After some researching I found the general community suggesting solutions like the following:

executemany
fast_executemany
https://towardsdatascience.com/how-i-made-inserts-into-sql-server-100x-faster-with-pyodbc-5a0b5afdba5
dumping data to csv files and using bulk insert
https://github.com/mkleehammer/pyodbc/issues/619
using pandas and sqlalchemy
https://github.com/mkleehammer/pyodbc/issues/812

In addition, based on my prior DBA experience, my initial thought was to create a string with BEGIN TRANSACTION, concatenate a batch of INSERT statements, end the string with a COMMIT TRANSACTION, and finally pass the batches of transactions as strings to pyodbc.execute.

I did some testing, please find my results below.

For this experiment I used a production dataset consisting of a single SQLite table with 18,050,355 rows. The table has four columns with datatypes of integer, integer, text, and real. The real column was converted to an integer as it was improperly defined in the SQLite database and was validated to be an integer.
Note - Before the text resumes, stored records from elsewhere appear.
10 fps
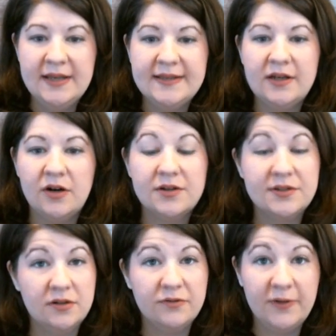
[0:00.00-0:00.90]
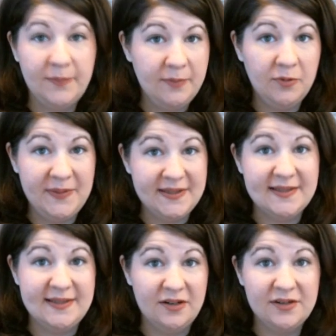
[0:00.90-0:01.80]
There are certain Free People
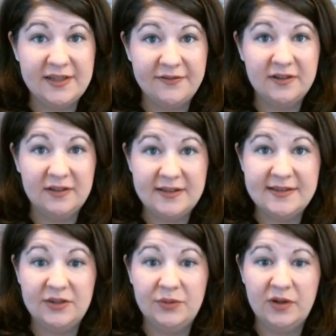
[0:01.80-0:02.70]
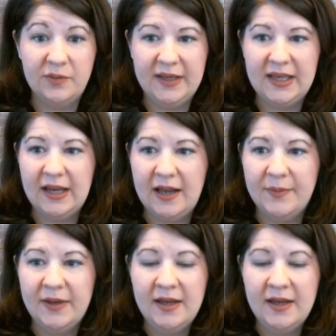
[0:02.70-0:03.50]
pieces that are definitely still worth picking up,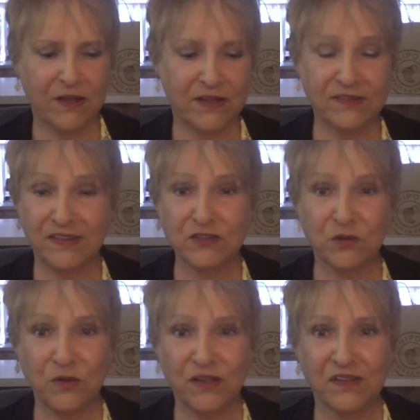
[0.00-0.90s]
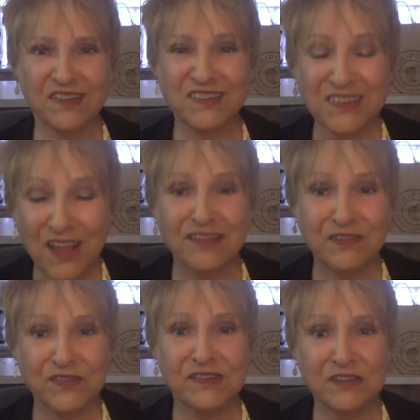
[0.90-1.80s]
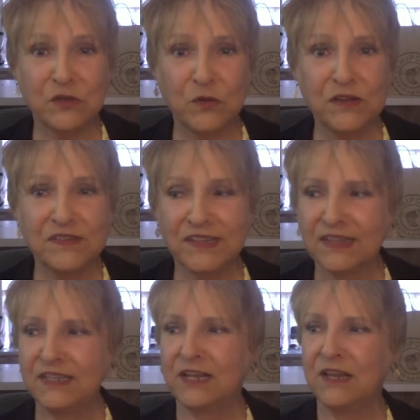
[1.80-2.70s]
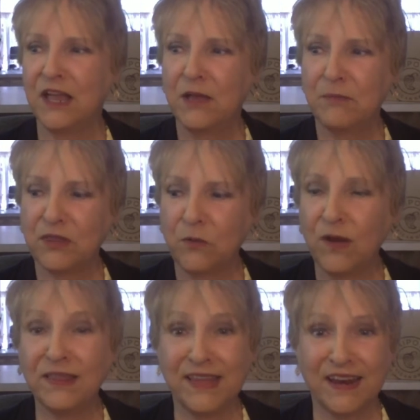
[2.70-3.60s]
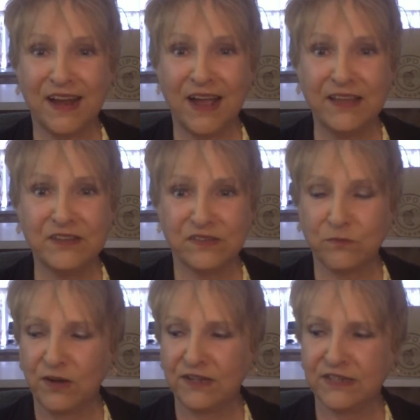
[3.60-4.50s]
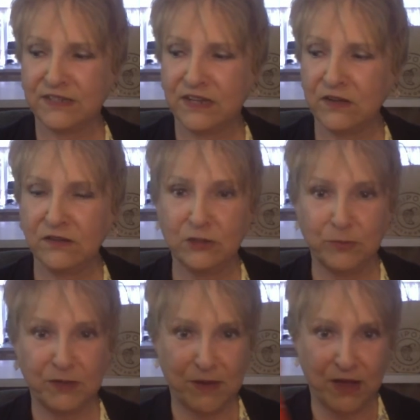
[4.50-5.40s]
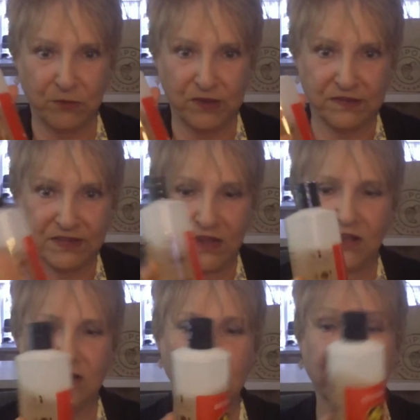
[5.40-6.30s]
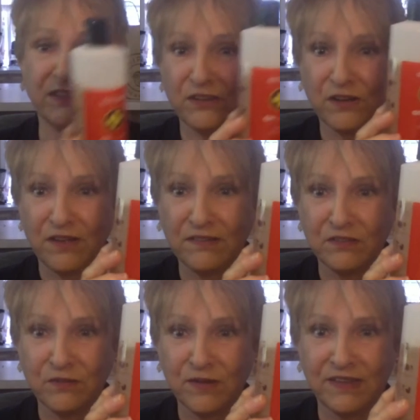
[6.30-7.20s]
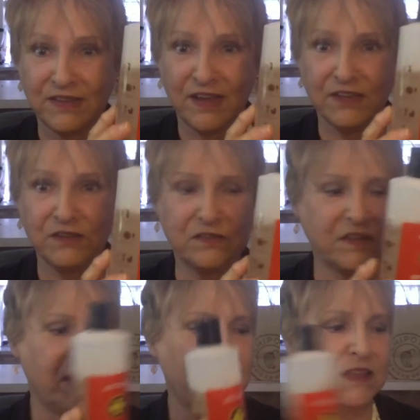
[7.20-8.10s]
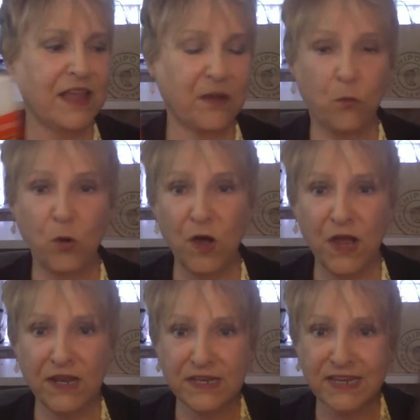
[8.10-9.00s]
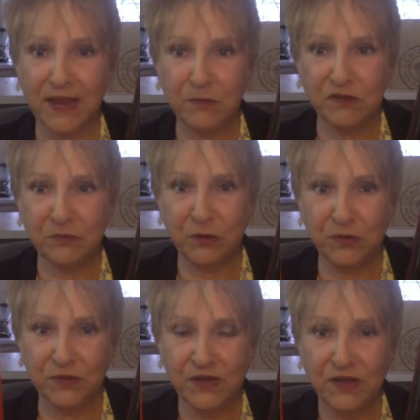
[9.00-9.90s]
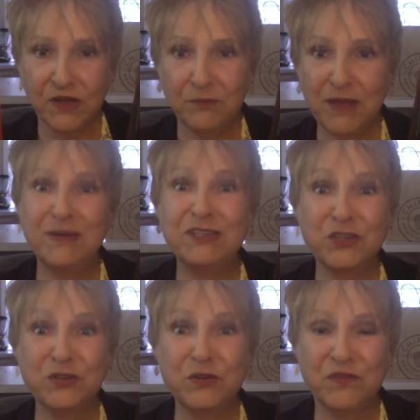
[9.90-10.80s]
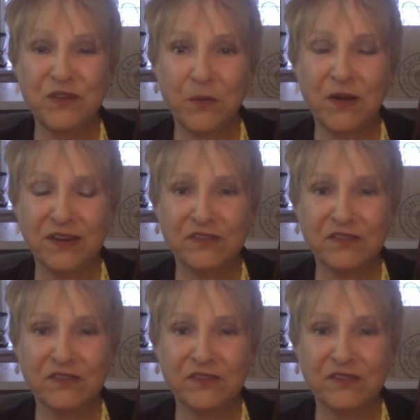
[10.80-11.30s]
essential oils. There's lots of essential oils that clean, but the one that I just wanted to tell you a little bit about was the On Guard Cleaner Concentrate that I use, like 1 tablespoon, maybe 2 if I want it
1 by 1 inserts (~80 minutes)

The 1 by 1 inserts were executed by performing inserts as such:

select_stmt="SELECT col0, col1,col2,CAST(col3 AS INT) FROM table"
for row in sqlite3Cursor.execute(select_stmt):
insert_stmt = f"INSERT INTO table(col0,col1,col2,col3) VALUES ({row[0]},{row[1]},'{row[2]}',{row[3]})"
pyodbcCursor.execute(insert_stmt)

Using SQL Server Profiler I could see the 1 by 1 inserts happening:

executemany (~95 minutes)

For this test I modified the insert statement into a prepared statement and fed in the insert statement and the select from SQLite as the input parameters for the executemany function:

insert_stmt = f"INSERT INTO table(col0,col1,col2,col3) VALUES (?,?,?,?)"
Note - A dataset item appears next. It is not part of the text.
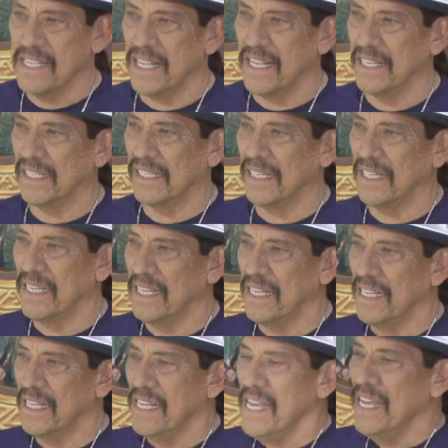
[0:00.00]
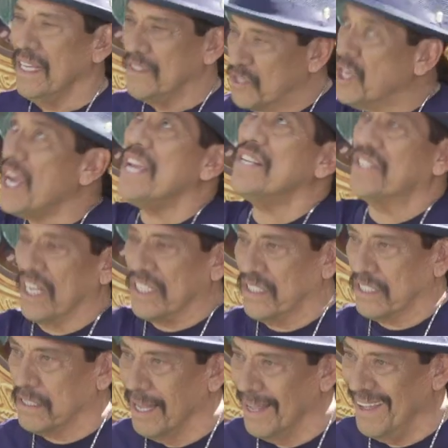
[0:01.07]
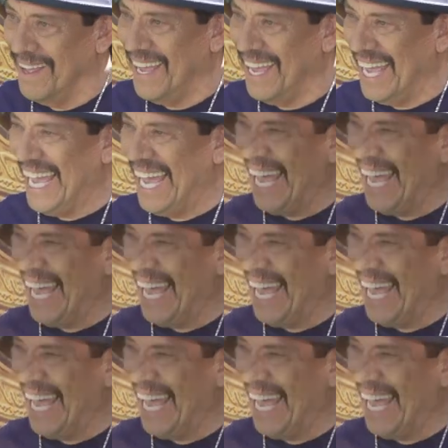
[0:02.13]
400 acting credits to his name.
pyodbcCursor.executemany(insert_stmt,sqlite3Cursor.execute(select_stmt))

Via profiler we can see that we're now running prepared statements:

Unfortunately, this took longer than the 1 by 1 inserts.

fast_executemany (~75 minutes)

For this test I simply added a line of code:

pyodbcCursor.fast_executemany = True

On the profiler side of things this looked exactly like executemany, with repetitive executions of single prepared statements.

This did run quite a bit faster then executemany, however it only ran 5 minutes faster than the 1 by 1 inserts.

SQL Server Transaction (~20 minutes)

For more info on SQL Server Transactions see:
https://docs.microsoft.com/en-us/sql/t-sql/language-elements/begin-transaction-transact-sql?view=sql-server-ver15

For the code modification on this test, I reverted back to a row by row cursor loop which builds the batches of 100 inserts per transaction. It looks like this:

counts = 0
select_stmt="SELECT col0, col1,col2,CAST(col3 AS INT) FROM table"
insert_stmt="BEGIN TRANSACTION \r\n"
for row in sqlite3Cursor.execute(select_stmt):
   counts += 1
   insert_stmt = f"INSERT INTO table(col0,col1,col2,col3) VALUES ({row[0]},{row[1]},'{row[2]}',{row[3]}) \r\n"
#The modulus is the batch size
   if counts % 100 == 0:
       insert_stmt+="COMMIT TRANSACTION"
       pyodbcCursor.execute(insert_stmt)
       pyodbcCursor.commit()
       insert_stmt="BEGIN TRANSACTION \r\n"
#get the last batch
if insert_stmt!="BEGIN TRANSACTION \r\n":
   insert_stmt+="COMMIT TRANSACTION"
  pyodbcCursor.execute(insert_stmt)
  pyodbcCursor.commit()

From profiler we can now see batches happening, 100 inserts at a time!
This also completes in 20 minutes which is 3 to 4 times faster than the next best test.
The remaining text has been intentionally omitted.